_EXTRACTED DATA_:
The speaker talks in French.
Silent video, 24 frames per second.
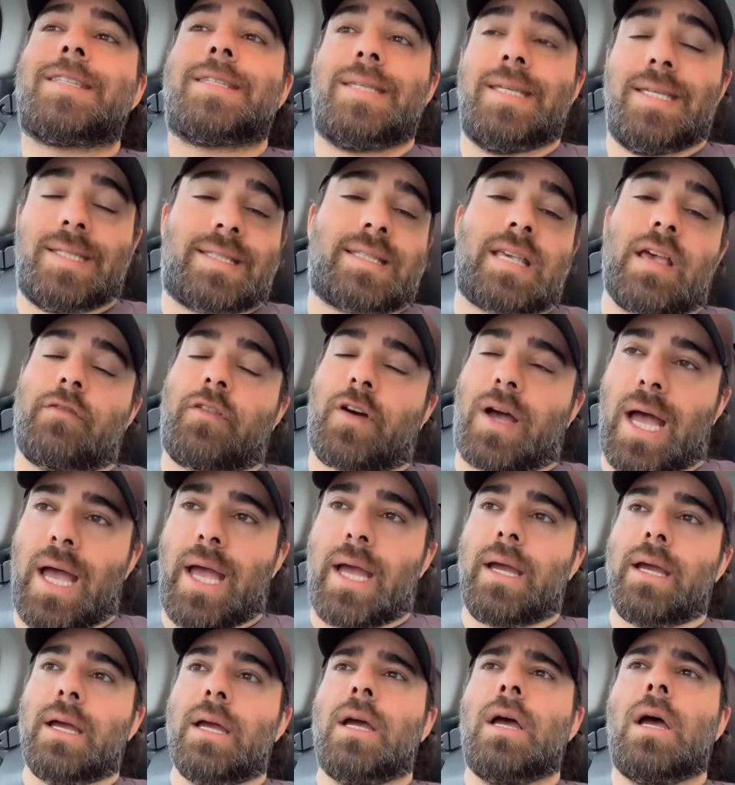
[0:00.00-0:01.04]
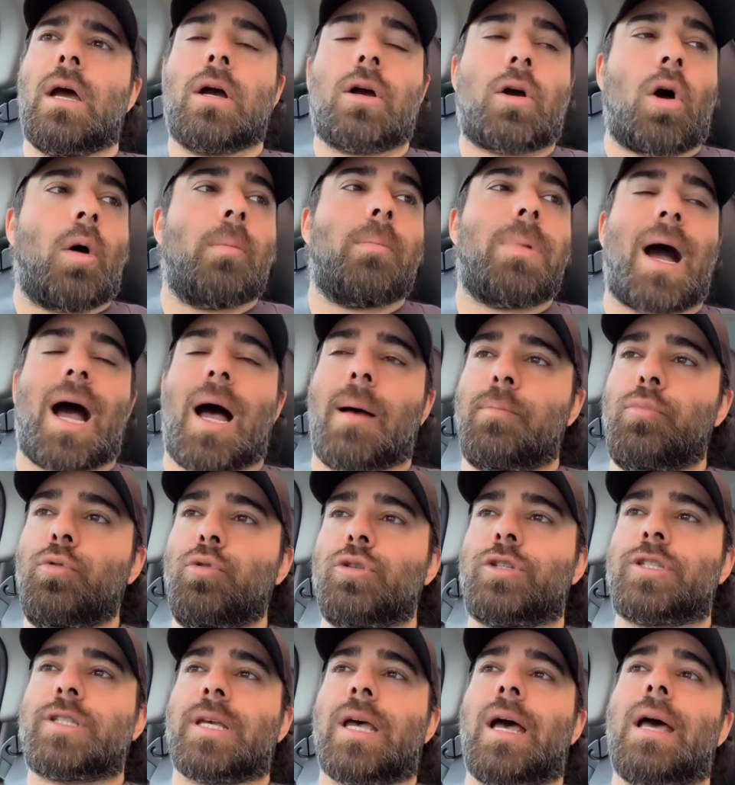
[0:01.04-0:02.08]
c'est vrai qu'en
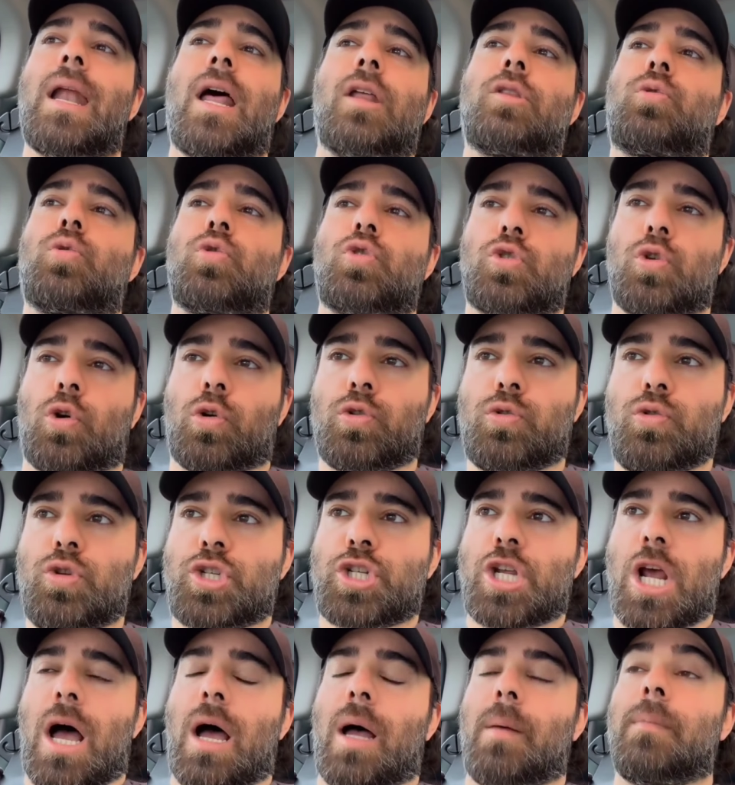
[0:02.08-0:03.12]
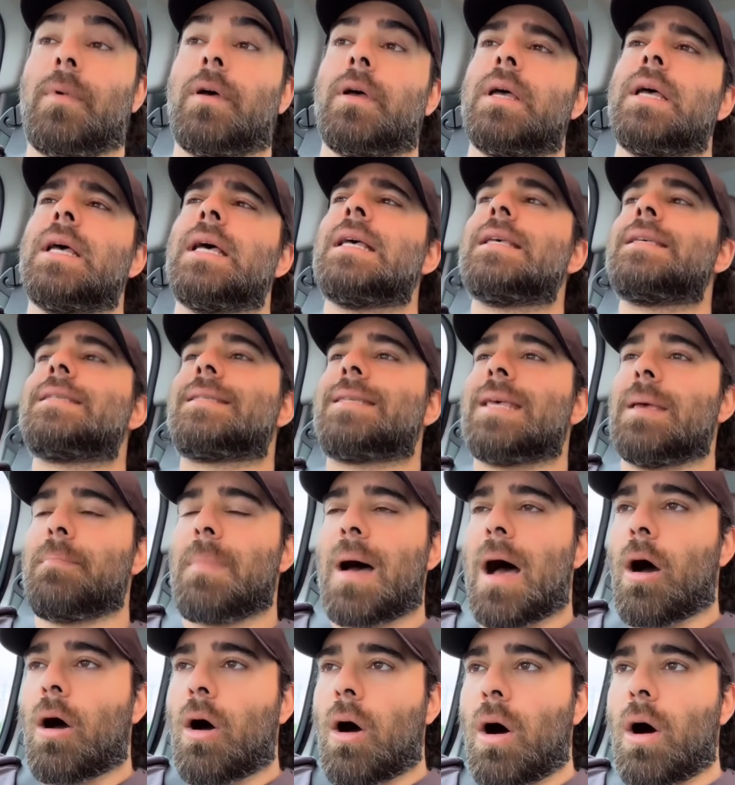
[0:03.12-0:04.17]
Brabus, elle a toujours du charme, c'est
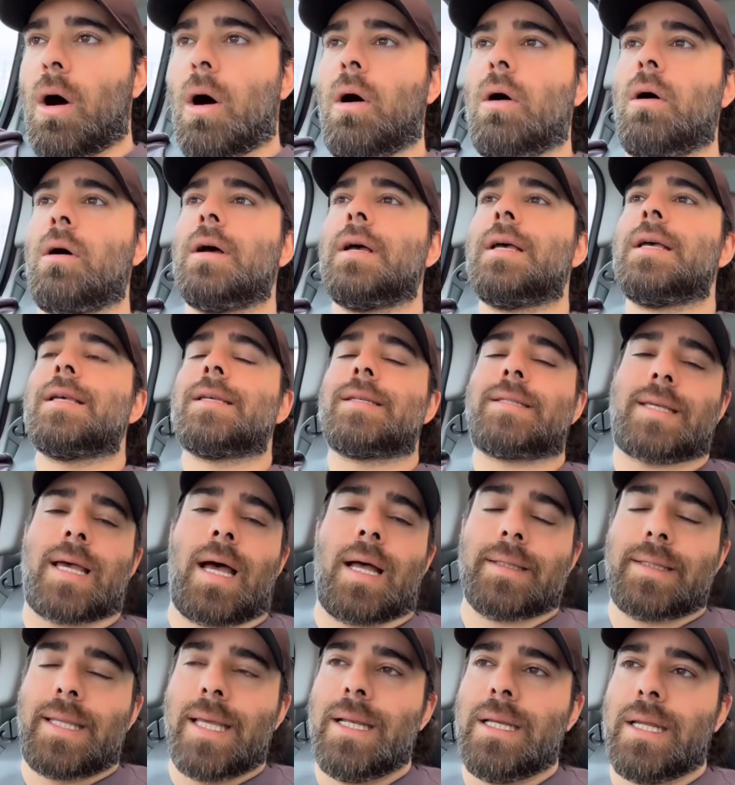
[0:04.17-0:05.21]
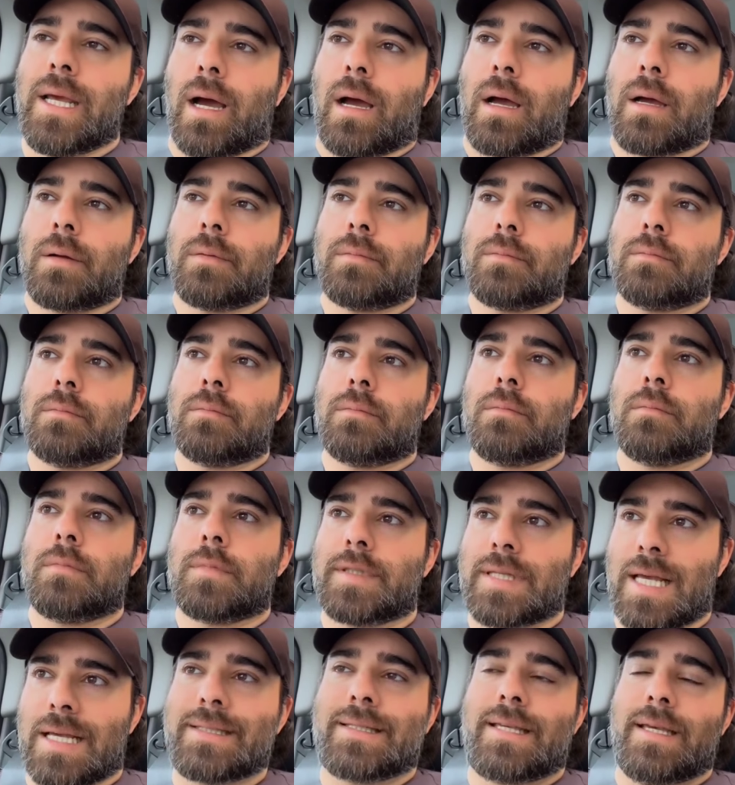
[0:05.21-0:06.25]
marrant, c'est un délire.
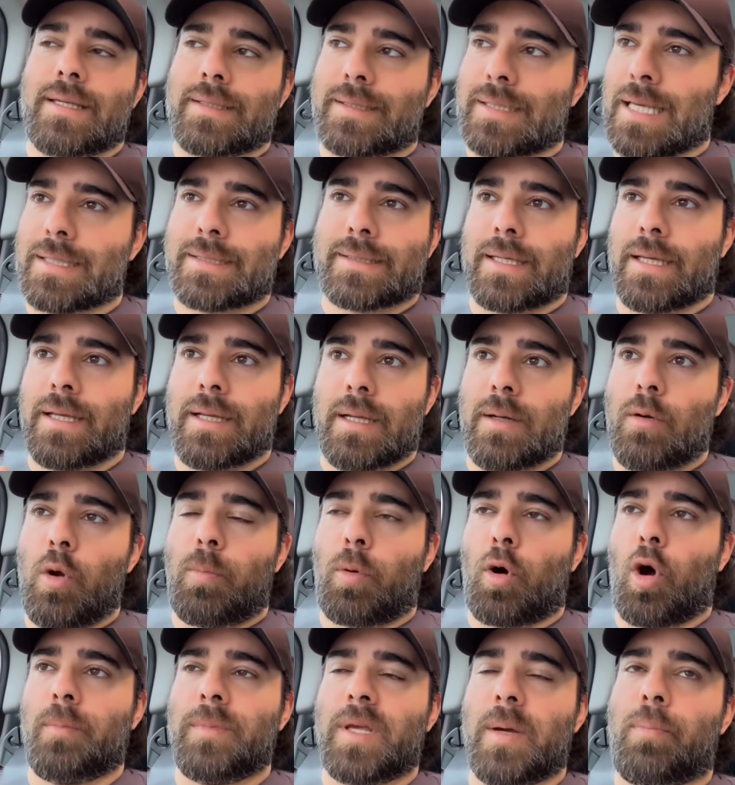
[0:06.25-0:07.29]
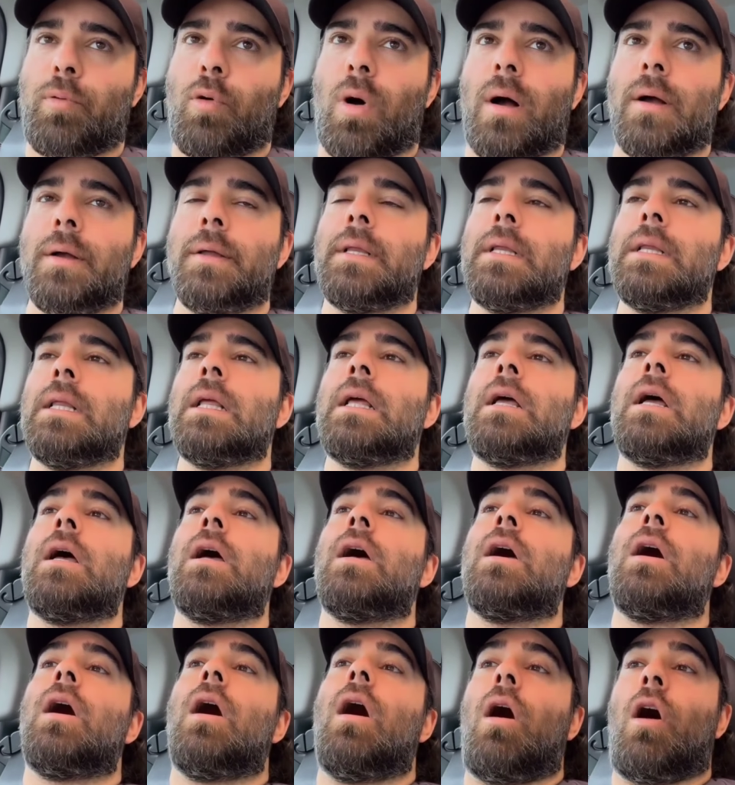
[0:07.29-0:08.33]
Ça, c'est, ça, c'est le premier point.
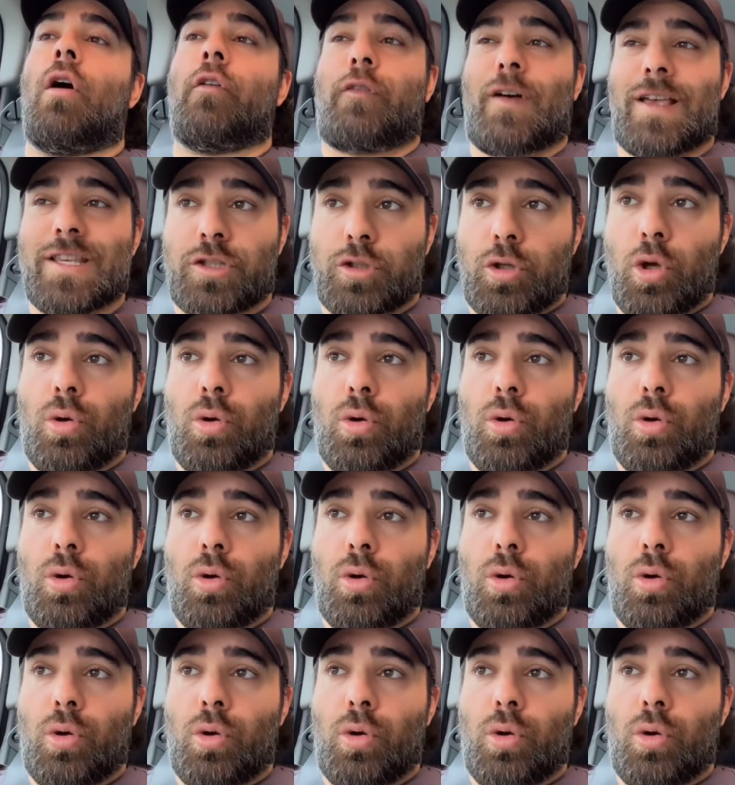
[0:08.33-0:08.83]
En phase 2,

_TASK ITEM_: Skipping the pictures, output the entries exactly as they appear above.

_RESPONSE_:
The speaker talks in French.
Silent video, 24 frames per second.
[0:00.00-0:01.04]
[0:01.04-0:02.08]
c'est vrai qu'en
[0:02.08-0:03.12]
[0:03.12-0:04.17]
Brabus, elle a toujours du charme, c'est
[0:04.17-0:05.21]
[0:05.21-0:06.25]
marrant, c'est un délire.
[0:06.25-0:07.29]
[0:07.29-0:08.33]
Ça, c'est, ça, c'est le premier point.
[0:08.33-0:08.83]
En phase 2,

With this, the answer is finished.